In Ezekiel 6, God tells Ezekiel to set his face toward the mountains. The significance of the mountains is likely the high places of idol worship in Israel. The following is a description from The Bible Knowledge Commentary:
High places were in Canaan before Israel arrived, and God commanded Israel to destroy them (Num. 33:52). …After the temple in Jerusalem was completed, worshiping at high places was once again discouraged. Most high places remaining in the land were dedicated to false gods (1 Kings 11:7–10). 1
Ezekiel’s actions and condemnation would surely ring clear in the minds of the exiles as they remembered the rampant idolatry that occurred in the land prior to its destruction and judgment.

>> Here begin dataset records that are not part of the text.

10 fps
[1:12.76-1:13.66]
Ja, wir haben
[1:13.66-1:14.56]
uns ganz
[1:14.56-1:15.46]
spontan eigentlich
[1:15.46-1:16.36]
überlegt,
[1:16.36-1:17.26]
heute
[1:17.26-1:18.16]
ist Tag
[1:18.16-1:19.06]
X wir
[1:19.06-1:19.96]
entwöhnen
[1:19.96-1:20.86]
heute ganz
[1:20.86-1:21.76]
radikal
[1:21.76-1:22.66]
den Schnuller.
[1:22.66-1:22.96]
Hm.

In Ezekiel 6:13-14, the pronouncement of Ezekiel 6:17 is repeated. The Bible Knowledge Commentary describes these verses:
The imagery in verses 1–7 was repeated here as God promised He would slay the people … among … their altars, on every high hill and … under every spreading tree and every leafy oak. Often on the high places where altars were built were luxuriant trees, which represented growth and possibly fertility (cf. Hosea 4:13). The “oak” (’ēlâh) was the terebinth tree. It is a deciduous tree common to Palestine and grows to a height of 35–40 feet. The Elah Valley, where David slew Goliath, probably received its name because of the abundance of these trees (1 Sam. 17:2, 19).

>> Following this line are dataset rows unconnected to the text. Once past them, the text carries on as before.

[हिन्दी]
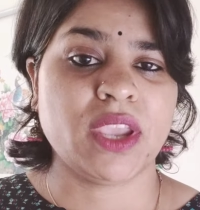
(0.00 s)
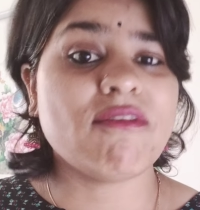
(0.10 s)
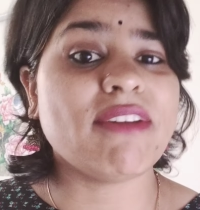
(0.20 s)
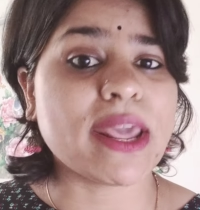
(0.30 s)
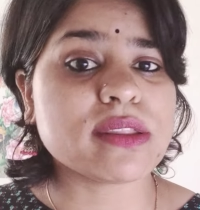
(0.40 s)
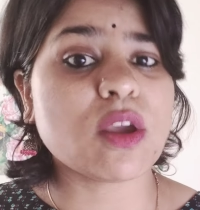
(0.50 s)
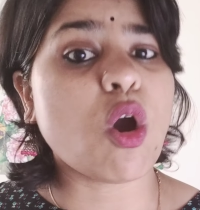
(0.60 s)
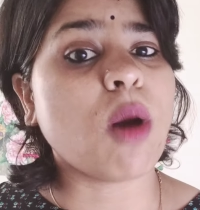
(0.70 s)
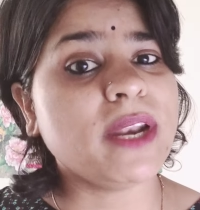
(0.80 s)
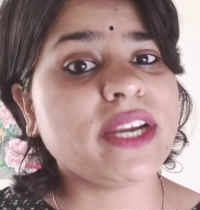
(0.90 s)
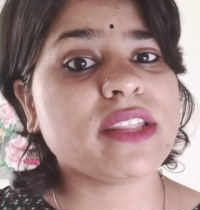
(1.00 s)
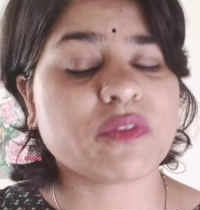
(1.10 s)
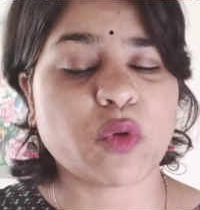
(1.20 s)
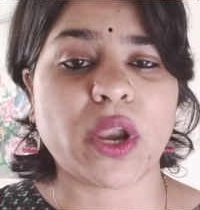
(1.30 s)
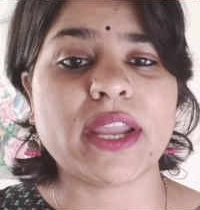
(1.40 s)
वेन आई से ऑबलेट
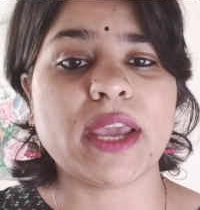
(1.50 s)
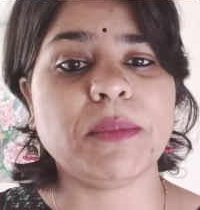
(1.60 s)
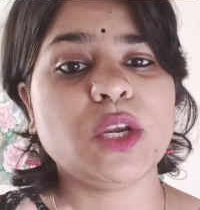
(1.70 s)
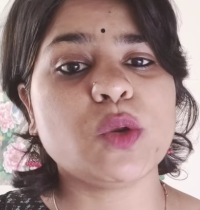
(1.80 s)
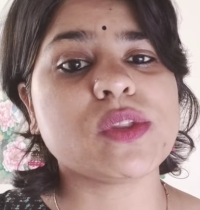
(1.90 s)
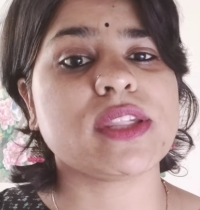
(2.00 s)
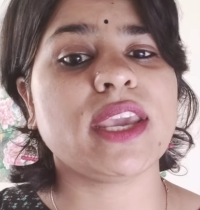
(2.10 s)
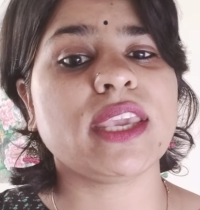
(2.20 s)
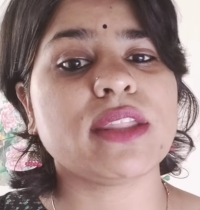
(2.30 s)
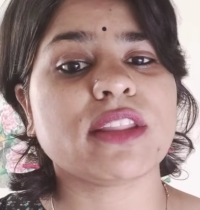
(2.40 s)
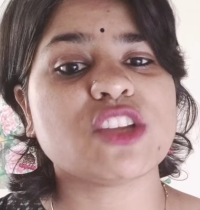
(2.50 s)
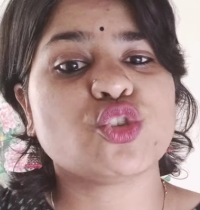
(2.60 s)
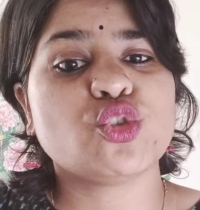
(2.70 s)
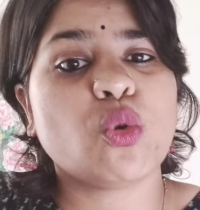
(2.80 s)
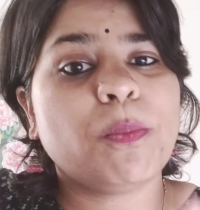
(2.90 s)
स्फेरॉयड आई मीन टू से कि इसके जो
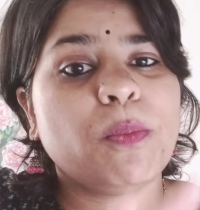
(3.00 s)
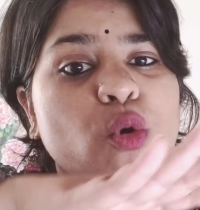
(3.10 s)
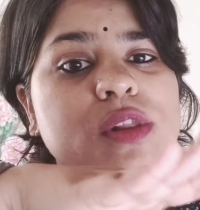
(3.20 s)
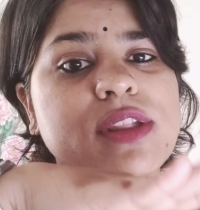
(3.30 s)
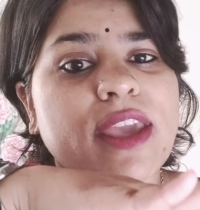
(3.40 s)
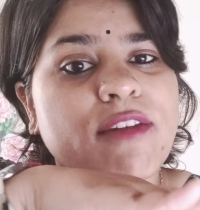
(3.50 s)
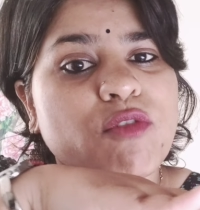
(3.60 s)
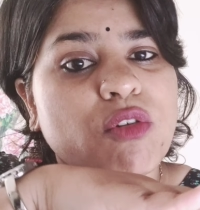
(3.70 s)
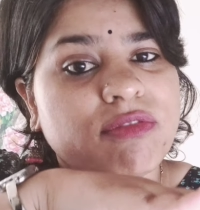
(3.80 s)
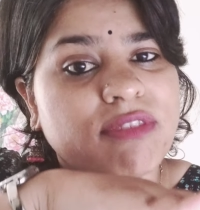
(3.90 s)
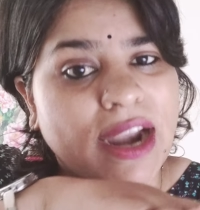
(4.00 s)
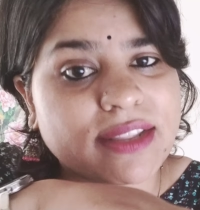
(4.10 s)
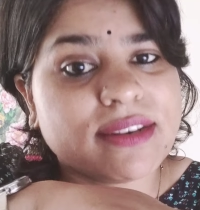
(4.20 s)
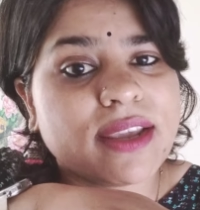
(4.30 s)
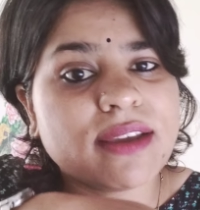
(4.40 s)
दो पोल्स हैं वो
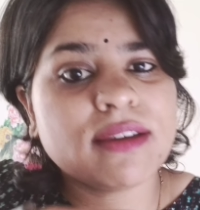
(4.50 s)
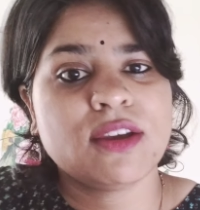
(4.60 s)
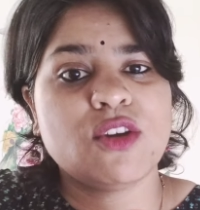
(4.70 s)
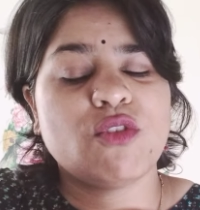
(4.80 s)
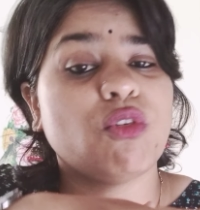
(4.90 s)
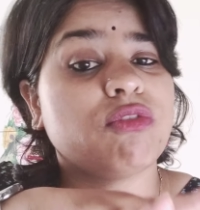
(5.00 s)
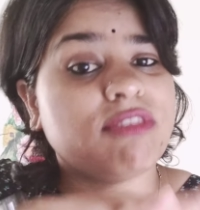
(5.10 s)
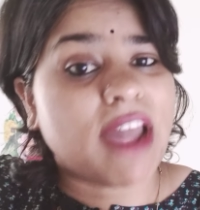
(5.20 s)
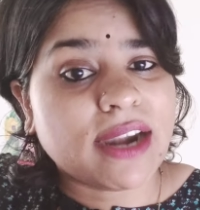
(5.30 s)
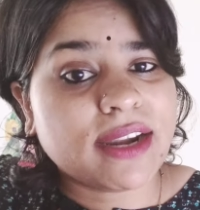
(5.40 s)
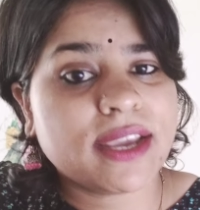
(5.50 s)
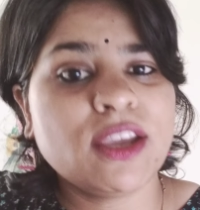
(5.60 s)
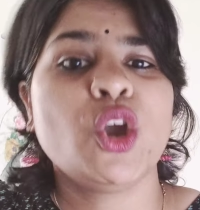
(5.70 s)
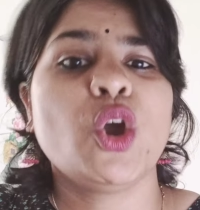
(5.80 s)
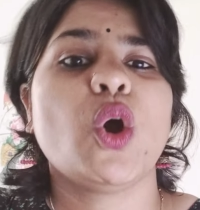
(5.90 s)
फ्लैटन है वो फ्लैट हैं
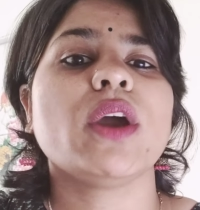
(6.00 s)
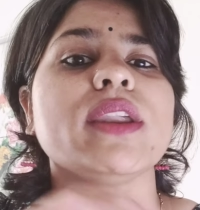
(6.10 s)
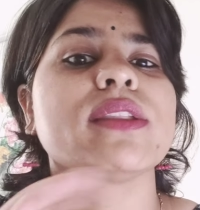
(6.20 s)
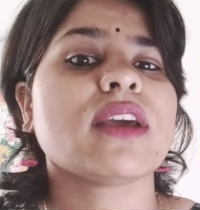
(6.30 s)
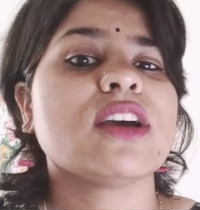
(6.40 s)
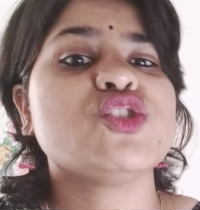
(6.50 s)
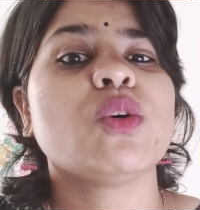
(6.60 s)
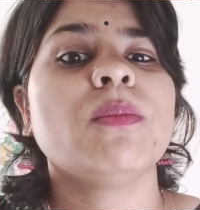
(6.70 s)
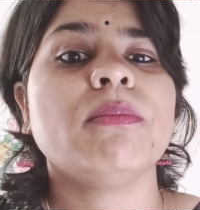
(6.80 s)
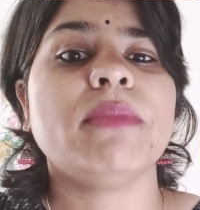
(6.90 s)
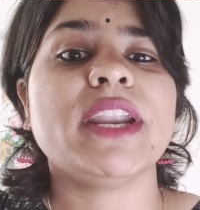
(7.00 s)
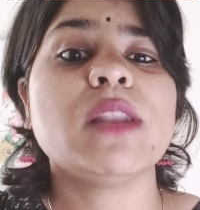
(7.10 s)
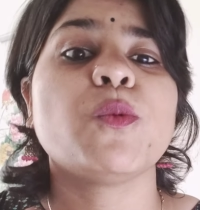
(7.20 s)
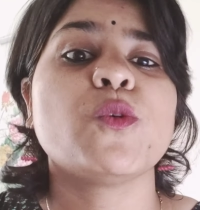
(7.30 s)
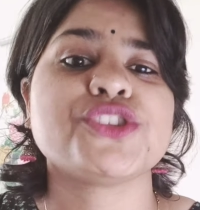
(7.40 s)
और इसका जो मिडल
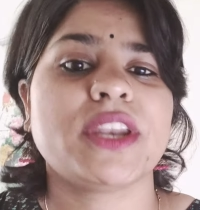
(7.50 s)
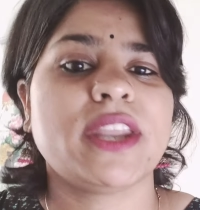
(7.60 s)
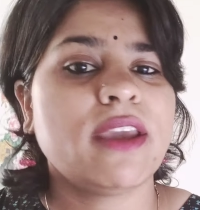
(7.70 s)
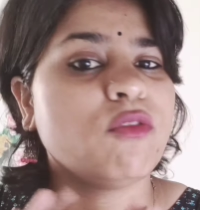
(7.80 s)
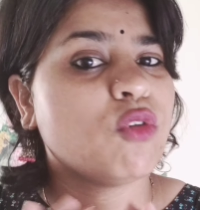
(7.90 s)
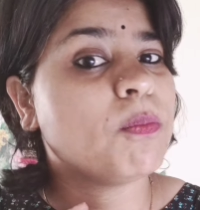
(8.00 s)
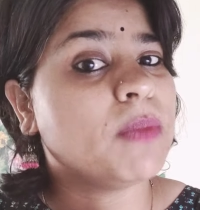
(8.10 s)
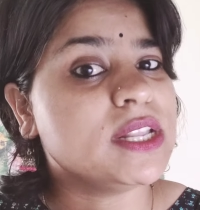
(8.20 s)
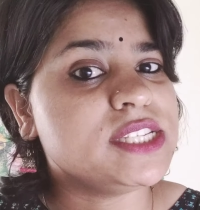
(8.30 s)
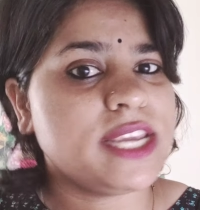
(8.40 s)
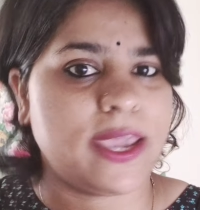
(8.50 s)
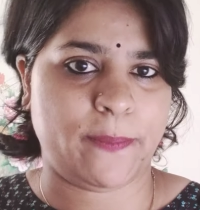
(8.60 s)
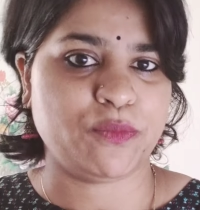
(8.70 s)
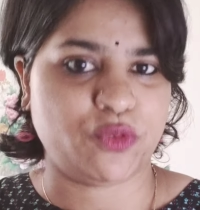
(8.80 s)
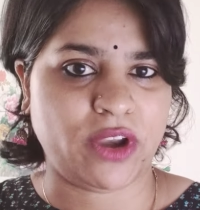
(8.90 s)
पोर्शन है वो बल्जी
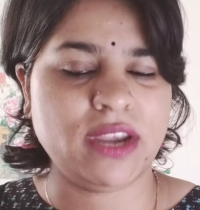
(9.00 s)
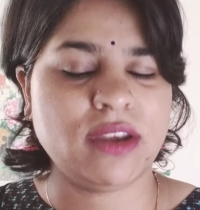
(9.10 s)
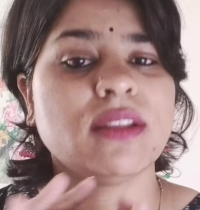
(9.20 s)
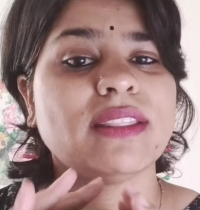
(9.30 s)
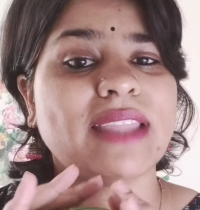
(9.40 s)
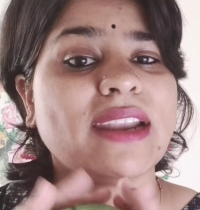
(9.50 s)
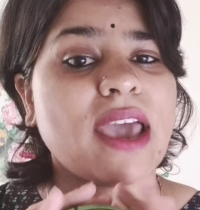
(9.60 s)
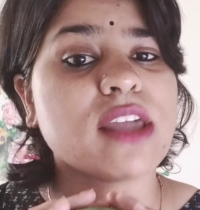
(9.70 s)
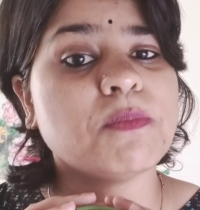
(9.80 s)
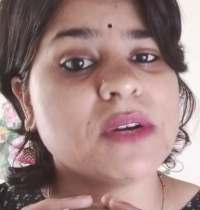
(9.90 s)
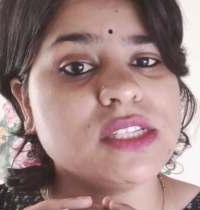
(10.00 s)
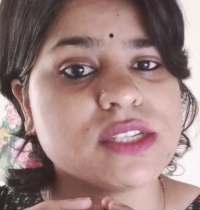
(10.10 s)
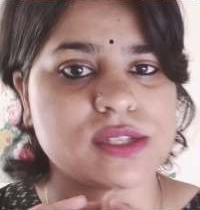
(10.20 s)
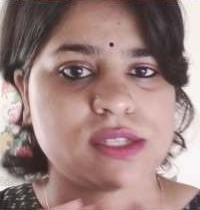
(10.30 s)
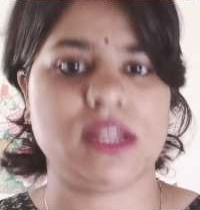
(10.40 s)
है राइट दैट हैज़
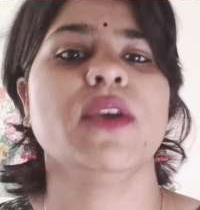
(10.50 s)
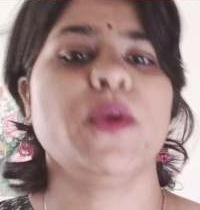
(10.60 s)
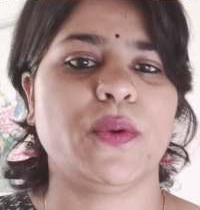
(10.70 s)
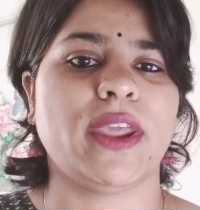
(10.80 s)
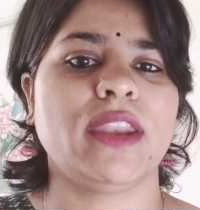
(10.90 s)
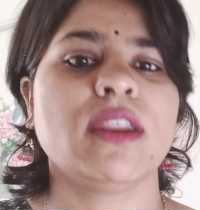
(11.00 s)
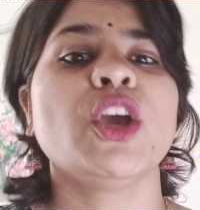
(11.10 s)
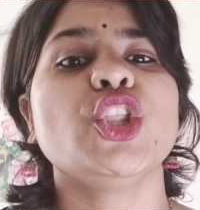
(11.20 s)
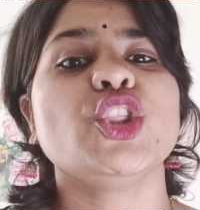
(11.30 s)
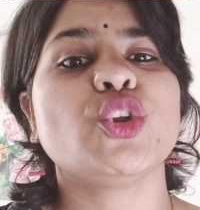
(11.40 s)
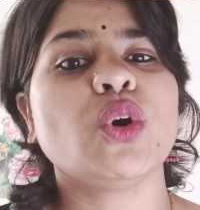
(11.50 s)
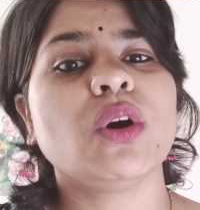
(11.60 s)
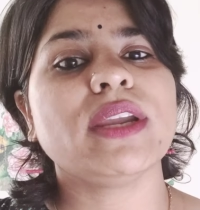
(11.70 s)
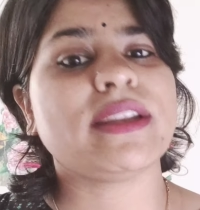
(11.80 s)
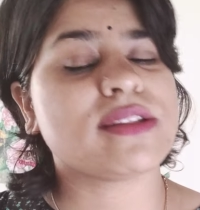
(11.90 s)
बल्जेस राइट तो
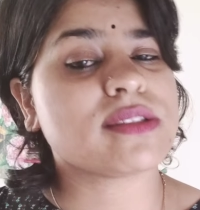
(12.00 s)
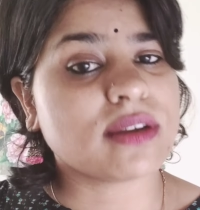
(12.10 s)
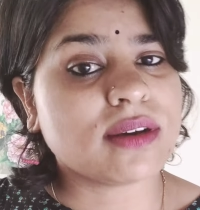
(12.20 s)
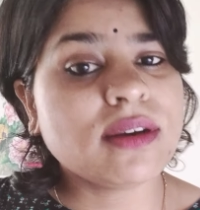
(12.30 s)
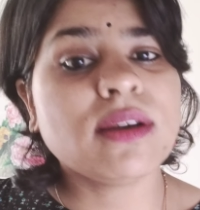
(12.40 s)
इट इज़ अ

God had given Israel a land luxurious with “spreading” trees and “leafy” oaks, but the people corrupted His gift, using these displays of His bounty as places to offer fragrant incense to all their idols. Therefore God would reduce their rich land to rubble—a desolate waste from the desert to Diblah. (Dyer, 2)
These current times are full of idolatry. From greed to covetousness to the prosperity gospel, my generation is seeking for a god in all of the wrong places while vehemently denying the true God.

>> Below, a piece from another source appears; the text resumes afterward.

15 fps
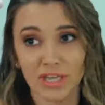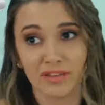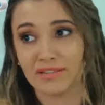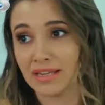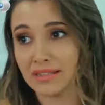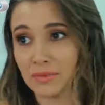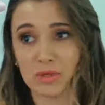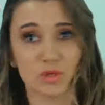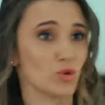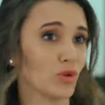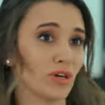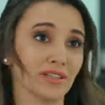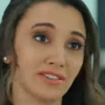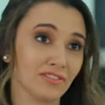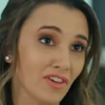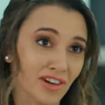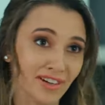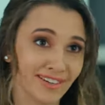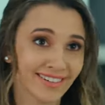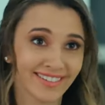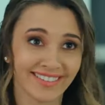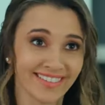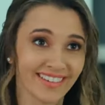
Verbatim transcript: Çevrende bir sürü kadın var.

Psalm 44 is definitely a change from many of the previous Psalms which have been filled with hope or testimonies of God’s faithfulness. Ps. 44 instead appears to be a question of why God appears to ignore those who are trying to follow Him. I found some helpful insight from D. A. Carson’s For the Lord of God Volume Two:
At least two hints toward the end of the psalm, though they do not provide “solutions,” invite the reader to reflect on the direction taken by later biblical writers. (1) Sometimes God’s apparent sleep, his withdrawal (44:23ff.), is not overt wrath poured out on our sin, but his own timing. He refuses to be hurried, and his “unfailing love” (44:26) will triumph in the end. The ebbs and flows of Christian history support the same stance: they do not always correspond with differing degrees of loyalty or different methods. As one commentator (F. D. Kidner) has finely put it, “Although its picture of the sleeping Lord may seem naive to us, it was acted out in the New Testament, to teach a lesson which we still find relevant: cf. verse 23 with Mark 4:38.” (2) More stunningly, the psalmist says it is “for your sake [that] we face death all day long” (44:22, italics added). That point is not fully developed until Paul quotes the verse (Rom. 8:36ff.). But already it embraces the notion that some suffering is not the result of our sin but simply the result of being faithful to God in a world at war with him. In such cases suffering is not a sign of defeat but a badge of fidelity and fellowship, even of victory: we are “more than conquerors through him who loved us” (Rom. 8:37). 3
1 Dyer, Charles H. “Ezekiel.” The Bible Knowledge Commentary: An Exposition of the Scriptures. Ed. J. F. Walvoord and R. B. Zuck. Vol. 1. Wheaton, IL: Victor Books, 1985. 1238. Print.
3 Carson, D. A. For the Love of God: a Daily Companion for Discovering the Riches of God’s Word. Vol. 2. Wheaton, IL: Crossway Books, 1998. Print.